Is "dak" an actual word, or is it just a mistyping of "diak?" I came across this sentence: "Klteketel a taem el dak el kie e ngika el rubak a mlo metik er a klemeriar reng er a Ezekiel el kirel a chelitakl " and I wonder if it should be "diak el kie?" What is a good translation for that first part of the line: klteketel a taem el dak el kie? Searching for the phrase "dak" turns up a lot of examples on tekinged, but they look like mistypes.

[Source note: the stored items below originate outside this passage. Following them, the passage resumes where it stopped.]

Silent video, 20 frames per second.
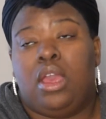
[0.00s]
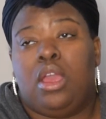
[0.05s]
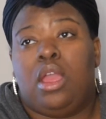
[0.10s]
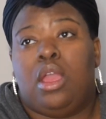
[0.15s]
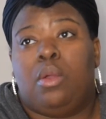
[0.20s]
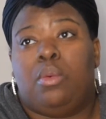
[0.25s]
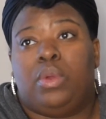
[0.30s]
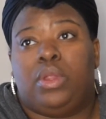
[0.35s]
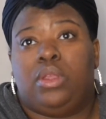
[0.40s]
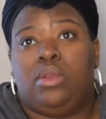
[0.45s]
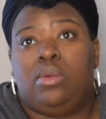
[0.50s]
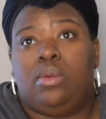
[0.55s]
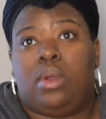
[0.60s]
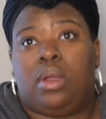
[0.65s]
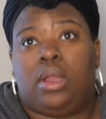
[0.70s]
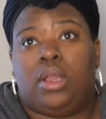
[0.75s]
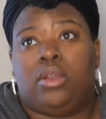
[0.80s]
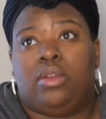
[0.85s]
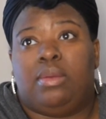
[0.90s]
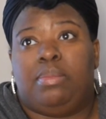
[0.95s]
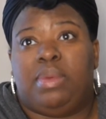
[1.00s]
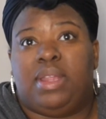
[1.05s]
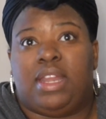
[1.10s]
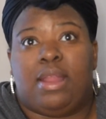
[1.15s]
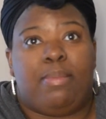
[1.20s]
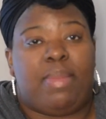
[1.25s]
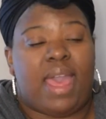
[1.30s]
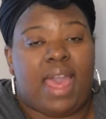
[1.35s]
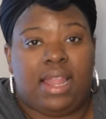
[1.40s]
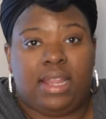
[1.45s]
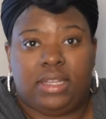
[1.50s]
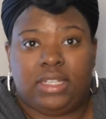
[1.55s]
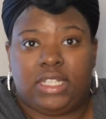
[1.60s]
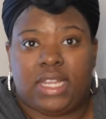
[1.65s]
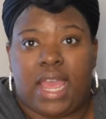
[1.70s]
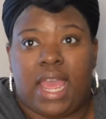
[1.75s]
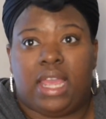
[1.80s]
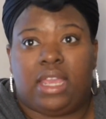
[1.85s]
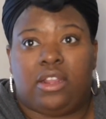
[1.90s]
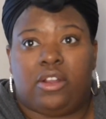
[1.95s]
When you are gripping the pallet
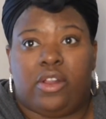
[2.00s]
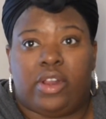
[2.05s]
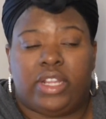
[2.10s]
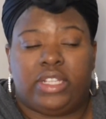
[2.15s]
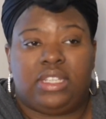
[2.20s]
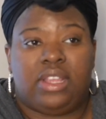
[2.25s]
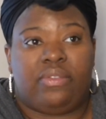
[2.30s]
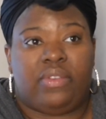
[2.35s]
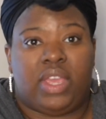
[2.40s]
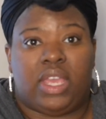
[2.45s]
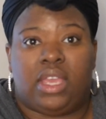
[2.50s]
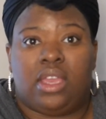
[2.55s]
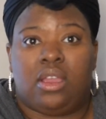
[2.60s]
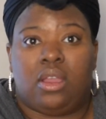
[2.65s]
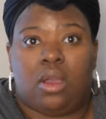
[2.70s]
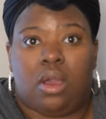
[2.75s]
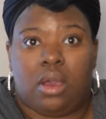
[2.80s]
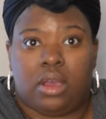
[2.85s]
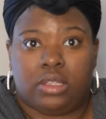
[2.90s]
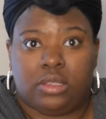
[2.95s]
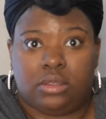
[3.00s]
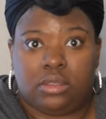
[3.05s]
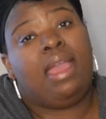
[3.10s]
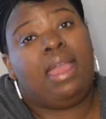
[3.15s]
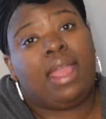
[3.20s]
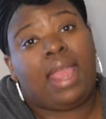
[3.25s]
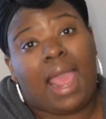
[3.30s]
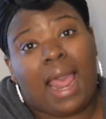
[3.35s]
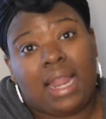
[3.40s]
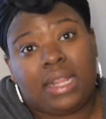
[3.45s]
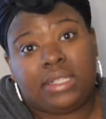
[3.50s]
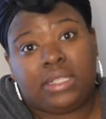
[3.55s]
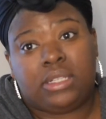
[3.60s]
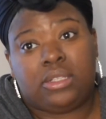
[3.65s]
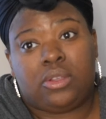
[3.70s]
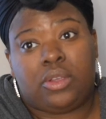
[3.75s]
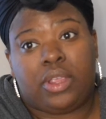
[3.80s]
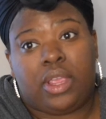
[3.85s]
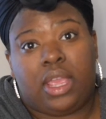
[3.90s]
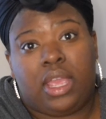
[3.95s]
jack and all that stuff, it can cause calluses
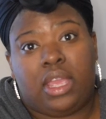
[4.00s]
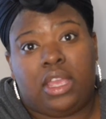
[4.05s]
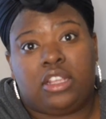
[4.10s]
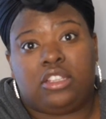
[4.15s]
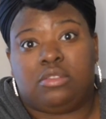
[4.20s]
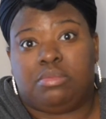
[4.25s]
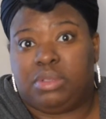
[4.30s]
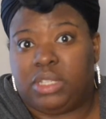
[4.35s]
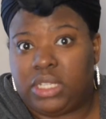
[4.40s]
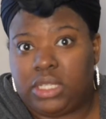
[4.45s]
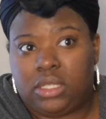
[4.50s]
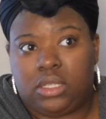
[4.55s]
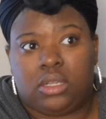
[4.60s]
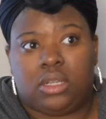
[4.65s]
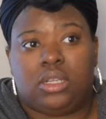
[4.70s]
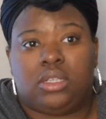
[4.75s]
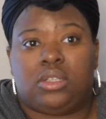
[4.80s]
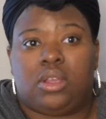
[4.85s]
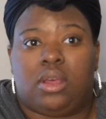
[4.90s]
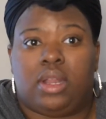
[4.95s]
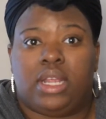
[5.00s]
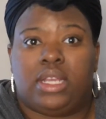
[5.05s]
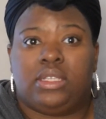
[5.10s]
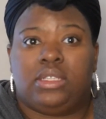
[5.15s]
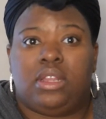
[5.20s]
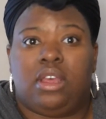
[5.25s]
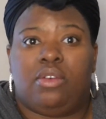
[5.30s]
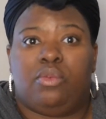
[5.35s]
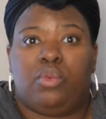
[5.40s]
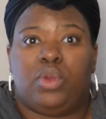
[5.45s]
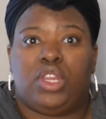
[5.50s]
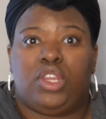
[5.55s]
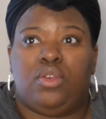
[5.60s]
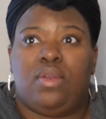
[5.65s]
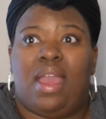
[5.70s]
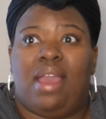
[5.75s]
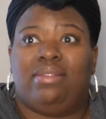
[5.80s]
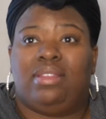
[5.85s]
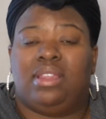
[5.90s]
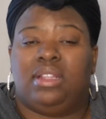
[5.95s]
on your hands, blisters, all that stuff. When you
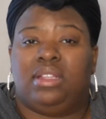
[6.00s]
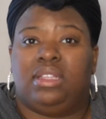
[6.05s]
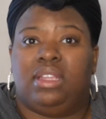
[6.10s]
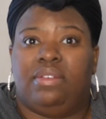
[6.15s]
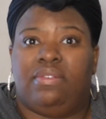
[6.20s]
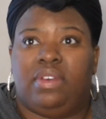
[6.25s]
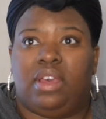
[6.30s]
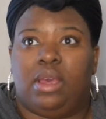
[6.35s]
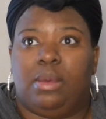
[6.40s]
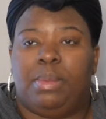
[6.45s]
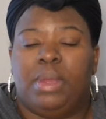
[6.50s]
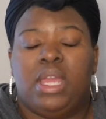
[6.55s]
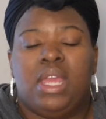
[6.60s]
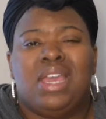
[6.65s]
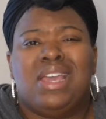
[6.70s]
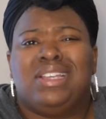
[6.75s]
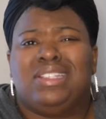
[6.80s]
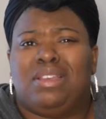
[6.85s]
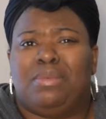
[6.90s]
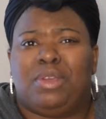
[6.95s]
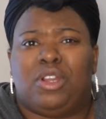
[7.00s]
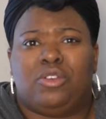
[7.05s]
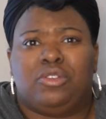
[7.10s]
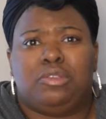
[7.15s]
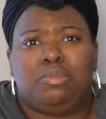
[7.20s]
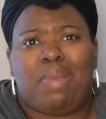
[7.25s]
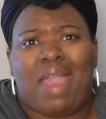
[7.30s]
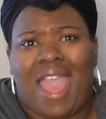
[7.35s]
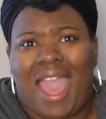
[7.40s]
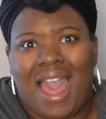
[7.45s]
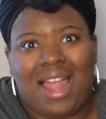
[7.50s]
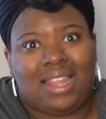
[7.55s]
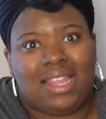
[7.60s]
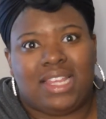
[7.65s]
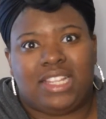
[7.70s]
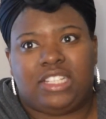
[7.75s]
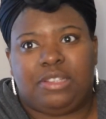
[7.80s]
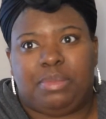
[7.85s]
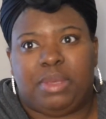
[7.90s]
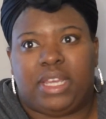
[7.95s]
have to lift up some of those
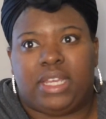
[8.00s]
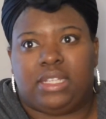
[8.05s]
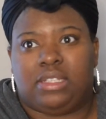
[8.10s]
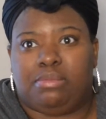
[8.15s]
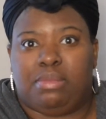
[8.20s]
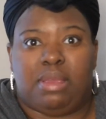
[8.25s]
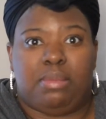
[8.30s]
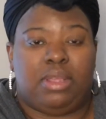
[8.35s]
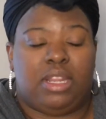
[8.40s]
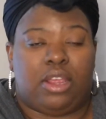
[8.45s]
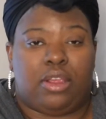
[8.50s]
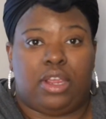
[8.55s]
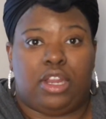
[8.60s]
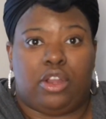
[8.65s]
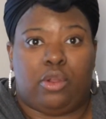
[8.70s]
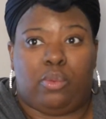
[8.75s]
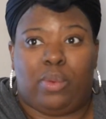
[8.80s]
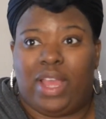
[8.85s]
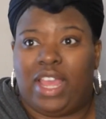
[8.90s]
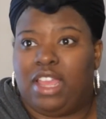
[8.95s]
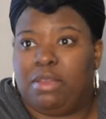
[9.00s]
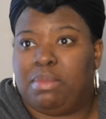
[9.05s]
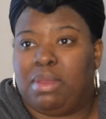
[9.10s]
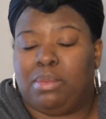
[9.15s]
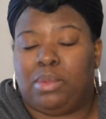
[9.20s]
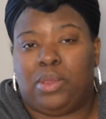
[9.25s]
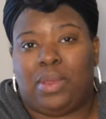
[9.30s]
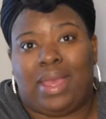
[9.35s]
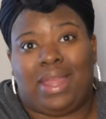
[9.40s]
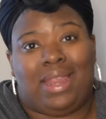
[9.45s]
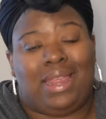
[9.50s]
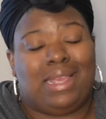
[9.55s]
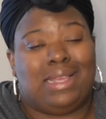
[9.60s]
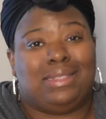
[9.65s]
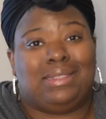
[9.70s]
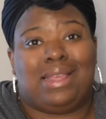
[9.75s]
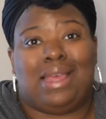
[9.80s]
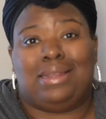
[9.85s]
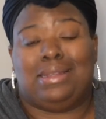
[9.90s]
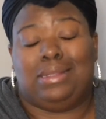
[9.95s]
pallets because maybe they're in the way, maybe you had an
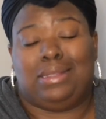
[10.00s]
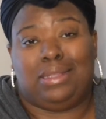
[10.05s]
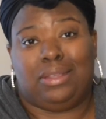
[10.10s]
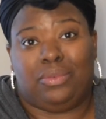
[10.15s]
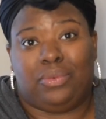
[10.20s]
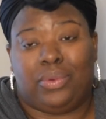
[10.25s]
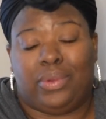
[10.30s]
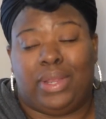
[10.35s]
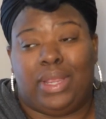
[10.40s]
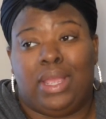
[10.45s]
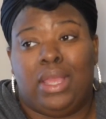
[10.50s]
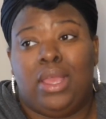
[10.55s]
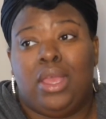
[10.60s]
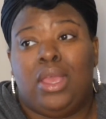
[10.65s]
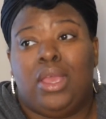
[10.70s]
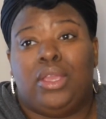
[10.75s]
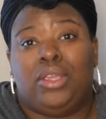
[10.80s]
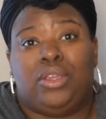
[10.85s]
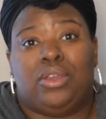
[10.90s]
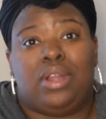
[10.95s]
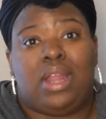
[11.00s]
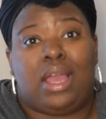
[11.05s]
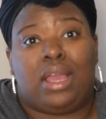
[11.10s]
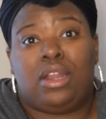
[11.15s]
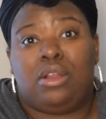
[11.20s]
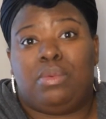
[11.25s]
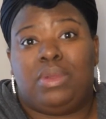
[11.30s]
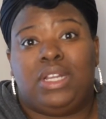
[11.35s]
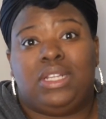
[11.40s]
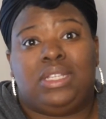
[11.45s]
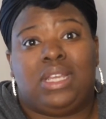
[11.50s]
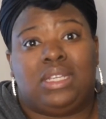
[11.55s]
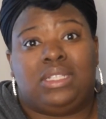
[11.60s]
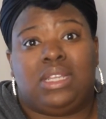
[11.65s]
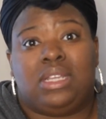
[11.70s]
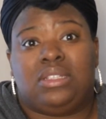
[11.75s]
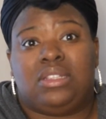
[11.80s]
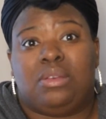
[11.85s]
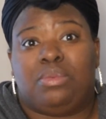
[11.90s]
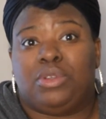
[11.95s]
inside delivery, you're not going to want to touch
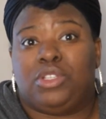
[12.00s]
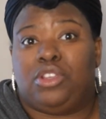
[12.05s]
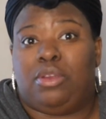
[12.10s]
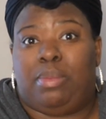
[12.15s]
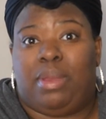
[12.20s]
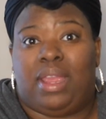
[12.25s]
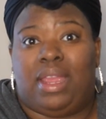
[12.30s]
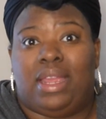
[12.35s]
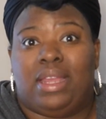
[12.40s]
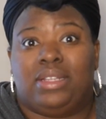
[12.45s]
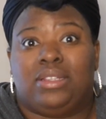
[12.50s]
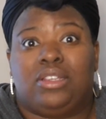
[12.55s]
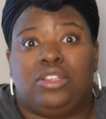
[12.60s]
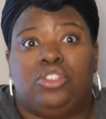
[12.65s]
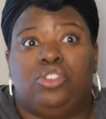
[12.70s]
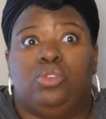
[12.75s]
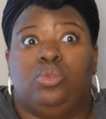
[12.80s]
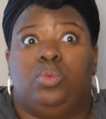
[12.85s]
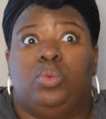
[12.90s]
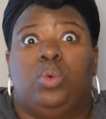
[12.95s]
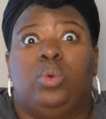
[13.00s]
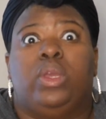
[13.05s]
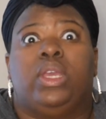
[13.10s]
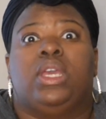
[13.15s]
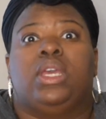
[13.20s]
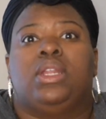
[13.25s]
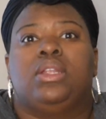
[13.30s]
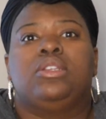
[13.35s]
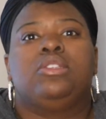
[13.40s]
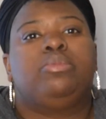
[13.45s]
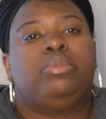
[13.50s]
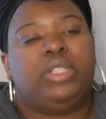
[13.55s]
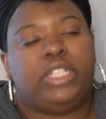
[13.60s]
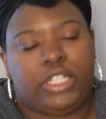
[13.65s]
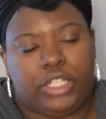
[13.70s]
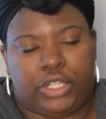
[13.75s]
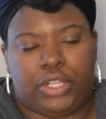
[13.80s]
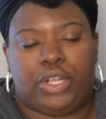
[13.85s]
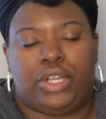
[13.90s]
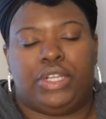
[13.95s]
that stuff with your bare hands because you will get
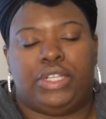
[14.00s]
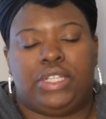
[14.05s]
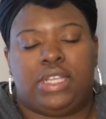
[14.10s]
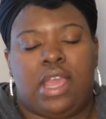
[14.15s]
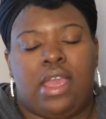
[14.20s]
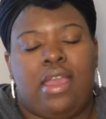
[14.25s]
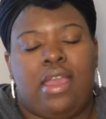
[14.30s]
splinters.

— Reply to this email directly, view it on GitHub https://github.com/tekinged/missing/issues/405, or unsubscribe https://github.com/notifications/unsubscribe-auth/AXYSPXQCUCDP3QDEMHLVIXDW2E3HFANCNFSM6AAAAAAVOAHXCE . You are receiving this because you are subscribed to this thread.Message ID: @.***>

— Reply to this email directly, view it on GitHubhttps://github.com/tekinged/missing/issues/405#issuecomment-1452872033, or unsubscribehttps://github.com/notifications/unsubscribe-auth/AX6MKZP327ENFE4TVYAS5W3W2FKWRANCNFSM6AAAAAAVOAHXCE. You are receiving this because you authored the thread.Message ID: @.***>

johnbent commented 1 year ago

Hey Jim,

I think this is a pattern in more words than just DMAK. If you look at the grammar book in Section 6.4.2, you'll see that 'M' is a verb marker infix found in the base version of many verbs: image

And, I don't know where it is explained in the grammer book (Aleks probably does!), but the 'M' infix is dropped in many non-base versions like hypotheticals and past tense versions.

So DMAK becomes DAK in a hypothetical like 'SEL DE DAK' for 'when we are together' and in the past past tense like 'AKI DILAK' for 'we were together.

I tried to do a SQL search to find all the documented verbs that follow this pattern:

mysql> select stem,pal,pos from all_words3 where (pos like 'v.i.' or pos like 'v.s.' or pos rlike 'past') and stem in (select id from all_words3 where substr(pal,2,1) = 'm' and (pos like 'v.i.' or pos like 'v.s.') and id=stem and substr(pal,1,1) != 'o') order by stem;  
+-------+--------------+----------+  
| stem  | pal          | pos      |  
+-------+--------------+----------+  
|    37 | dilak        | v.past   |  
|    37 | dmak         | v.i.     |
|    63 | lmangel      | v.i.     |
|    63 | bekelilangel | v.s.     |
|    63 | lilangel     | v.i.past |
|    67 | lmuk         | v.i.     |
|    67 | liluk        | v.i.past |
|    68 | lmuut        | v.i.     |
|    68 | liluut       | v.i.past |
|  1263 | kmeed        | v.s.     |
|  1263 | kileed       | v.s.past |
|  2093 | tmuu         | v.i.     |
|  2093 | tiluu        | v.i.past |
| 12325 | tilaut       | v.past   |
| 12325 | tmaut        | v.i.     |
+-------+--------------+----------+
38 rows in set (0.13 sec)
johnbent commented 1 year ago

@Lukes-Imeyuns , thanks for an awesome explanation and example sentences.

johnbent commented 1 year ago

OK, we should create an auto parse for this. Add it to DMAK as a v.s.hypo. and add the example sentences from Lukes as well: Jim, me de DAK el mora ospitar. Jim, let's go to the hospital together. Ngak ma Jim a DILAK el mo er a ospitar. Jim and I went to the hospital together. A lekok DMAK ngak ma Jim el mo er a ospitar e ng di ng mla merael. I was going to go to the hospital with Jim but he left already. Jim, MDAK kau ma Lukes el mo er a ospitar. Jim, go with Lukes to the hospital.